[PATCH 6/7] drm/i915/pmu: Lazy unregister

Wed Jul 24 15:39:57 UTC 2024

On Wed, Jul 24, 2024 at 02:41:05PM GMT, Peter Zijlstra wrote:
>On Tue, Jul 23, 2024 at 10:30:08AM -0500, Lucas De Marchi wrote:
>> On Tue, Jul 23, 2024 at 09:03:25AM GMT, Tvrtko Ursulin wrote:
>> >
>> > On 22/07/2024 22:06, Lucas De Marchi wrote:
>> > > Instead of calling perf_pmu_unregister() when unbinding, defer that to
>> > > the destruction of i915 object.

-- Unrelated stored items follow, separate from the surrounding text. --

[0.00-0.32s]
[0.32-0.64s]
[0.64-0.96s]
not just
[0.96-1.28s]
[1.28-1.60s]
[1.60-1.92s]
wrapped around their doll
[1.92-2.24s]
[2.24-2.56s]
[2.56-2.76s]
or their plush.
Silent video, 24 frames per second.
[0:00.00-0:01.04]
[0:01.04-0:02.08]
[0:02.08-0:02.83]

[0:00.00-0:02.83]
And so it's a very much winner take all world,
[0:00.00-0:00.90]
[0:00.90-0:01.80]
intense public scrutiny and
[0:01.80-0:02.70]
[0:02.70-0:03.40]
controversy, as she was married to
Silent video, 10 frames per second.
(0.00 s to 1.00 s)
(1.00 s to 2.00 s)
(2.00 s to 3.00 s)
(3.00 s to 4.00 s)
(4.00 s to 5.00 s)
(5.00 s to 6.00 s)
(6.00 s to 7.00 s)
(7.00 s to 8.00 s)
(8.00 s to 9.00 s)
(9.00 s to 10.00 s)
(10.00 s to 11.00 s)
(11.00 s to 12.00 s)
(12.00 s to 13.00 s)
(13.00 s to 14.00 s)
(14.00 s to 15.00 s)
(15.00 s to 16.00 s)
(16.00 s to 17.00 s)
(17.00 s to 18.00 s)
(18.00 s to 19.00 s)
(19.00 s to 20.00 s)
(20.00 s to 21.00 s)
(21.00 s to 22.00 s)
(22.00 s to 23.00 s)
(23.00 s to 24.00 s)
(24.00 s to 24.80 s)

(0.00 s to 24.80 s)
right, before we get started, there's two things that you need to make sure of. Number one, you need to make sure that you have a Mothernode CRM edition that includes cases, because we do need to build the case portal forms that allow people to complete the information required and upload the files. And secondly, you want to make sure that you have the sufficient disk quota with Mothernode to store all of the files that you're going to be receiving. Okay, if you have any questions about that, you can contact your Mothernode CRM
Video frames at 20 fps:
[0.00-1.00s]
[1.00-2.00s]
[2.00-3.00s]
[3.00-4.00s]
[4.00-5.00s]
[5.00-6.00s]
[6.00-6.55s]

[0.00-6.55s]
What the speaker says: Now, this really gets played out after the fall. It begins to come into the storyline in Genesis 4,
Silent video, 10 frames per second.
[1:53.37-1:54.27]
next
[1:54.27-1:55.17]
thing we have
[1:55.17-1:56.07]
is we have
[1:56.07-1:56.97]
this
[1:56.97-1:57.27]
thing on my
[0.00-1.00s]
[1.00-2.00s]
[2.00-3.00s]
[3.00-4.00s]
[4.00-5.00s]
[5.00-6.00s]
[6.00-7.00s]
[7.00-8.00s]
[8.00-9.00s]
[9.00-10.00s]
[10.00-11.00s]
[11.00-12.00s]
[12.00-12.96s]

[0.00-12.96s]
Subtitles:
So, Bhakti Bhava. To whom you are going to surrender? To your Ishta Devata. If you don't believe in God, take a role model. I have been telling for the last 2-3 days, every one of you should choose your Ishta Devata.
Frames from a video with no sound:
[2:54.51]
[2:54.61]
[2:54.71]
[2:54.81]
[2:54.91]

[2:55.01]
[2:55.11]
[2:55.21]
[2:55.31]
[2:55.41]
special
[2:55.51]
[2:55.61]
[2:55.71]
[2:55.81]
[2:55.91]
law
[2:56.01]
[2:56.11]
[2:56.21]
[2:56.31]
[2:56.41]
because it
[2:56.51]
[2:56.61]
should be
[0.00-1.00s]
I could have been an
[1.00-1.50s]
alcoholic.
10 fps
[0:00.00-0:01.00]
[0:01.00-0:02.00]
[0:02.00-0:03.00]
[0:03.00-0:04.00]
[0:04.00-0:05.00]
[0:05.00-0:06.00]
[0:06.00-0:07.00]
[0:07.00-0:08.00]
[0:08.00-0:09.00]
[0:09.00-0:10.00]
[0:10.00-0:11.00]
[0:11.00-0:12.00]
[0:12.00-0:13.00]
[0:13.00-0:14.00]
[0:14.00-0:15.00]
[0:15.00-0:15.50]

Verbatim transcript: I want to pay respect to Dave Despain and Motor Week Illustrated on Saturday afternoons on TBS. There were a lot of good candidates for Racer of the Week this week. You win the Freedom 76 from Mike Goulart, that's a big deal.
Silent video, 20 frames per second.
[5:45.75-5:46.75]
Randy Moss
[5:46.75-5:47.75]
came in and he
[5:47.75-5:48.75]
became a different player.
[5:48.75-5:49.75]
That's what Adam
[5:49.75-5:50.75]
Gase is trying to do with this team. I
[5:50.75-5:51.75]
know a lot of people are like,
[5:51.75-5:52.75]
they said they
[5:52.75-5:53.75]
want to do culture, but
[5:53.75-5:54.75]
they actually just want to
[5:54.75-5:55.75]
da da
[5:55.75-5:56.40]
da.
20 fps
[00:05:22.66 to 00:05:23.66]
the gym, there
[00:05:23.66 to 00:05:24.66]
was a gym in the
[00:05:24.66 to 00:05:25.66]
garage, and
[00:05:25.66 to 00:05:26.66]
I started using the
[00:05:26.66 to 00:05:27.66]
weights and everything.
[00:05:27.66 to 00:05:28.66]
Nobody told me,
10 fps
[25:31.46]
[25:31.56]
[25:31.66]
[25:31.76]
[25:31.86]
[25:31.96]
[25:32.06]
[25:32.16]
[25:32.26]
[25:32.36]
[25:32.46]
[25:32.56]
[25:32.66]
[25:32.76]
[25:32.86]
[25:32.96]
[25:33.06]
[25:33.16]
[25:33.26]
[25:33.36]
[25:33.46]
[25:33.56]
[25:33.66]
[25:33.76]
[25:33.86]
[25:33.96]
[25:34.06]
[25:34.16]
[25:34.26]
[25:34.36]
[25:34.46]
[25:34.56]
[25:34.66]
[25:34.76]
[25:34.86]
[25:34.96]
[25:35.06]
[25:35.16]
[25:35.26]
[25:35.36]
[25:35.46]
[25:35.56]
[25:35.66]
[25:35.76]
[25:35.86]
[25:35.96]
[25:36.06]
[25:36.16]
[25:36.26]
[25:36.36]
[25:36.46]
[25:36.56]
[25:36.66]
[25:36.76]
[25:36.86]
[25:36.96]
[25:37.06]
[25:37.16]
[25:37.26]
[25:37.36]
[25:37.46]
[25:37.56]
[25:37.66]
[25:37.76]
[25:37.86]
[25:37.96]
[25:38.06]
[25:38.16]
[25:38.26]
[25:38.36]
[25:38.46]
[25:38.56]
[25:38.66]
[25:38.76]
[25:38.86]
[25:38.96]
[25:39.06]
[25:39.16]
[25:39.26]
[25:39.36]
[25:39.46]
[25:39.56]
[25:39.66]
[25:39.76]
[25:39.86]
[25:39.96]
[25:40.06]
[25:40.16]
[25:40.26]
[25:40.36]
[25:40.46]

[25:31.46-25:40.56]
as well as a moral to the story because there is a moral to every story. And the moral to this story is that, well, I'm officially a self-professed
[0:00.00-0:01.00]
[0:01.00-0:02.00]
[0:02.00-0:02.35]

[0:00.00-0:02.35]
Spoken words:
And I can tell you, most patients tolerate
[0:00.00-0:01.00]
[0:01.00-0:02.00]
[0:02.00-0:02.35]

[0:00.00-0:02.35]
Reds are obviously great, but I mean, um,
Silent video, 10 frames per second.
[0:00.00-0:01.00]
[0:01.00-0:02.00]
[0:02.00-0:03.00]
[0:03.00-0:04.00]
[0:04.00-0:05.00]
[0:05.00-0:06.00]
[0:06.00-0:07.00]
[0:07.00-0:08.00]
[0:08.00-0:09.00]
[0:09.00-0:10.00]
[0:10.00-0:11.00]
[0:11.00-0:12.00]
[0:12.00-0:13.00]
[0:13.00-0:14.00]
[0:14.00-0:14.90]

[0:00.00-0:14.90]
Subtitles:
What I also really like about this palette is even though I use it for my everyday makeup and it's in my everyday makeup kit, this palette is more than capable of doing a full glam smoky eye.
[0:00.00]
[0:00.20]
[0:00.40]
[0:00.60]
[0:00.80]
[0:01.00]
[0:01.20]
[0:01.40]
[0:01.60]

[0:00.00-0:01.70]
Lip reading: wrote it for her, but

Since perf itself holds a reference in
>> > > the event, this only happens when all events are gone, which guarantees
>> > > i915 is not unregistering the pmu with live events.
>> > >
>> > > Previously, running the following sequence would crash the system after
>> > > ~2 tries:
>> > >
>> > > 	1) bind device to i915
>> > > 	2) wait events to show up on sysfs
>> > > 	3) start perf  stat -I 1000 -e i915/rcs0-busy/
>> > > 	4) unbind driver
>> > > 	5) kill perf
>> > >
>> > > Most of the time this crashes in perf_pmu_disable() while accessing the
>> > > percpu pmu_disable_count. This happens because perf_pmu_unregister()
>> > > destroys it with free_percpu(pmu->pmu_disable_count).
>> > >
>> > > With a lazy unbind, the pmu is only unregistered after (5) as opposed to
>> > > after (4). The downside is that if a new bind operation is attempted for
>> > > the same device/driver without killing the perf process, i915 will fail
>> > > to register the pmu (but still load successfully). This seems better
>> > > than completely crashing the system.
>> >
>> > So effectively allows unbind to succeed without fully unbinding the
>> > driver from the device? That sounds like a significant drawback and if
>> > so, I wonder if a more complicated solution wouldn't be better after
>> > all. Or is there precedence for allowing userspace keeping their paws on
>> > unbound devices in this way?
>>
>> keeping the resources alive but "unplunged" while the hardware
>> disappeared is a common thing to do... it's the whole point of the
>> drmm-managed resource for example. If you bind the driver and then
>> unbind it while userspace is holding a ref, next time you try to bind it
>> will come up with a different card number. A similar thing that could be
>> done is to adjust the name of the event - currently we add the mangled
>> pci slot.
>>
>> That said, I agree a better approach would be to allow
>> perf_pmu_unregister() to do its job even when there are open events. On
>> top of that (or as a way to help achieve that), make perf core replace
>> the callbacks with stubs when pmu is unregistered - that would even kill
>> the need for i915's checks on pmu->closed (and fix the lack thereof in
>> other drivers).
>>
>> It can be a can of worms though and may be pushed back by perf core
>> maintainers, so it'd be good have their feedback.
>
>I don't think I understand the problem. I also don't understand drivers
>much -- so that might be the problem.

We can bind/unbind the driver to/from the pci device. Example:

	echo -n "0000:00:02.0" > /sys/bus/pci/drivers/i915/unbind

This is essentially unplugging the HW from the kernel.  This will
trigger the driver to deinitialize and free up all resources use by that
device.

So when the driver is binding it does:

	perf_pmu_register();

When it's unbinding:

	perf_pmu_unregister();

Reasons to unbind include:

	- driver testing so then we can unload the module and load it
	  again
	- device is toast - doing an FLR and rebinding may
	  fix/workaround it
	- For SR-IOV, in which we are exposing multiple instances of the
	  same underlying PCI device, we may need to bind/unbind
	  on-demand  (it's not yet clear if perf_pmu_register() would be
	  called on the VF instances, but listed here just to explain
	  the bind/unbind)
	- Hotplug

>
>So the problem appears to be that the device just disappears without
>warning? How can a GPU go away like that?
>
>Since you have a notion of this device, can't you do this stubbing you
>talk about? That is, if your internal device reference becomes NULL, let
>the PMU methods preserve the state like no-ops.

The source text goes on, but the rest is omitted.